Une expérience (3LP-17) a été conduite afin de vérifier la fiabilité de cette approche. Une épaisse couche de liquide (similaire à une expérience de sandwich) a été disposée à la base de la capsule, surmontée par une couche de péridotite. Après trempe, des profils d’analyse (diamètres du faisceau de 5 et 20 µm à la microsonde électronique ; 20 µm au LA-ICP-MS) ont été effectués depuis la base de la couche de liquide jusqu’au contact avec la péridotite (environ 350 µm). Alors que le liquide est homogène à la base de la couche, sa composition est clairement affectée dans les 50 µm au contact de la péridotite : Al2O3 augmente de 14,1 ± 0,3 pds. % à 15,5 ± 0,5 pds. % et SiO2 augmente de 46,3 ± 0,2 pds. % à 48,7 ± 1,0 pds. %. Au contraire, la teneur en MgO évolue de 13,4 ± 0,4 pds. % à 9,5 ± 1,4 pds. % depuis la base vers le contact avec la péridotite. Outre l’évolution des teneurs d’oxydes depuis la base vers le contact avec la péridotite, il faut noter une forte hausse des écarts-types (ici donnés à 2σ). L’utilisation de la technique du sandwich permet donc de préserver efficacement une partie du liquide des problèmes de trempe : aucune addition d’olivine ne s’est révélée nécessaire à des températures de 1300 °C et moins.

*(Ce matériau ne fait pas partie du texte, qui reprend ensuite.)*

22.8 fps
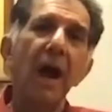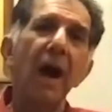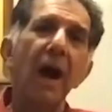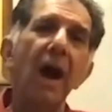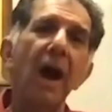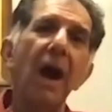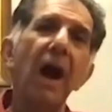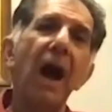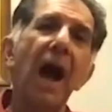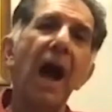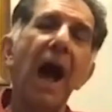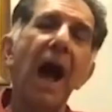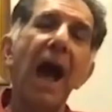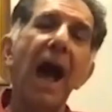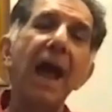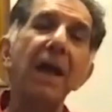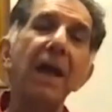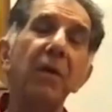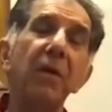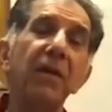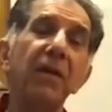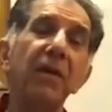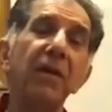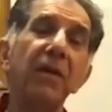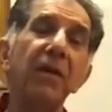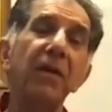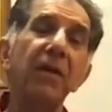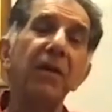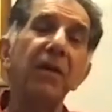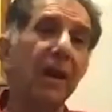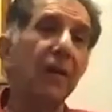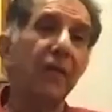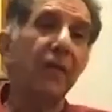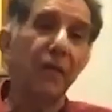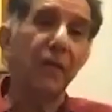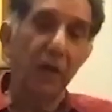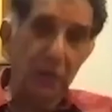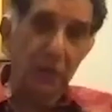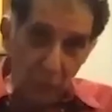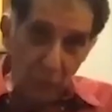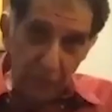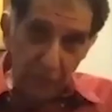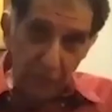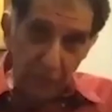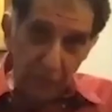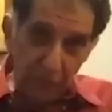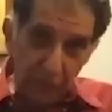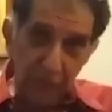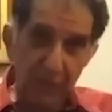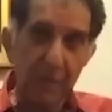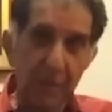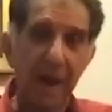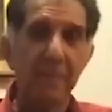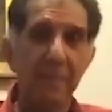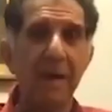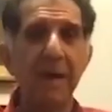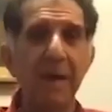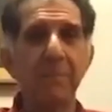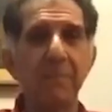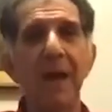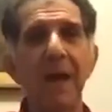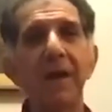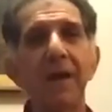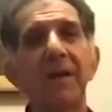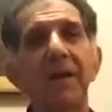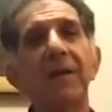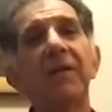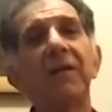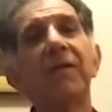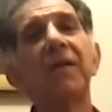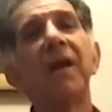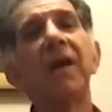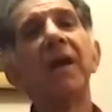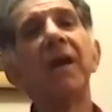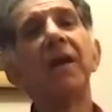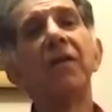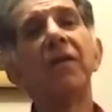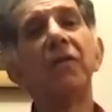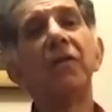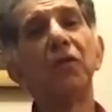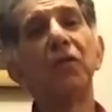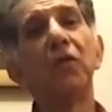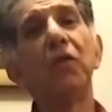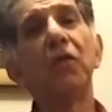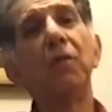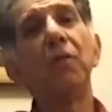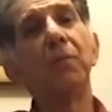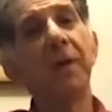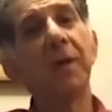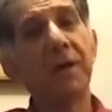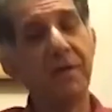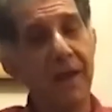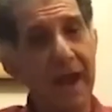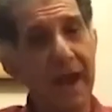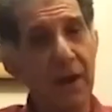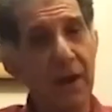Uh, I was introduced by my parents to, but read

Figure II.18. Diagramme de Rhodes (Dungan et al.

1978 ; Rhodes et al. 1979) illustrant la correction de cristallisation d’olivine dans la série d’expériences 3LP (péridotite à phlogopite à 3 GPa). Ce diagramme permet de comparer des équilibres olivine – liquide des expériences en fonction du Mg# des olivines et liquides. Les liquides issus des expériences à haute température de cette série (1350 – 1450 °C) ont été modifiés par la cristallisation d’olivine (conduisant à une diminution du Mg# des liquides). L’ajout d’olivine en équilibre à la composition des liquides permet de corriger ce phénomène de trempe. La zone grise correspond à un KD(Fe-Mg)ol-liq = 0,30 ± 0,04. L’expérience 3LP-17 est un sandwich montrant que le cœur de la couche de liquide n’est pas affecté par les phénomènes de trempe, contrairement au liquide au contact des minéraux (carré rouge).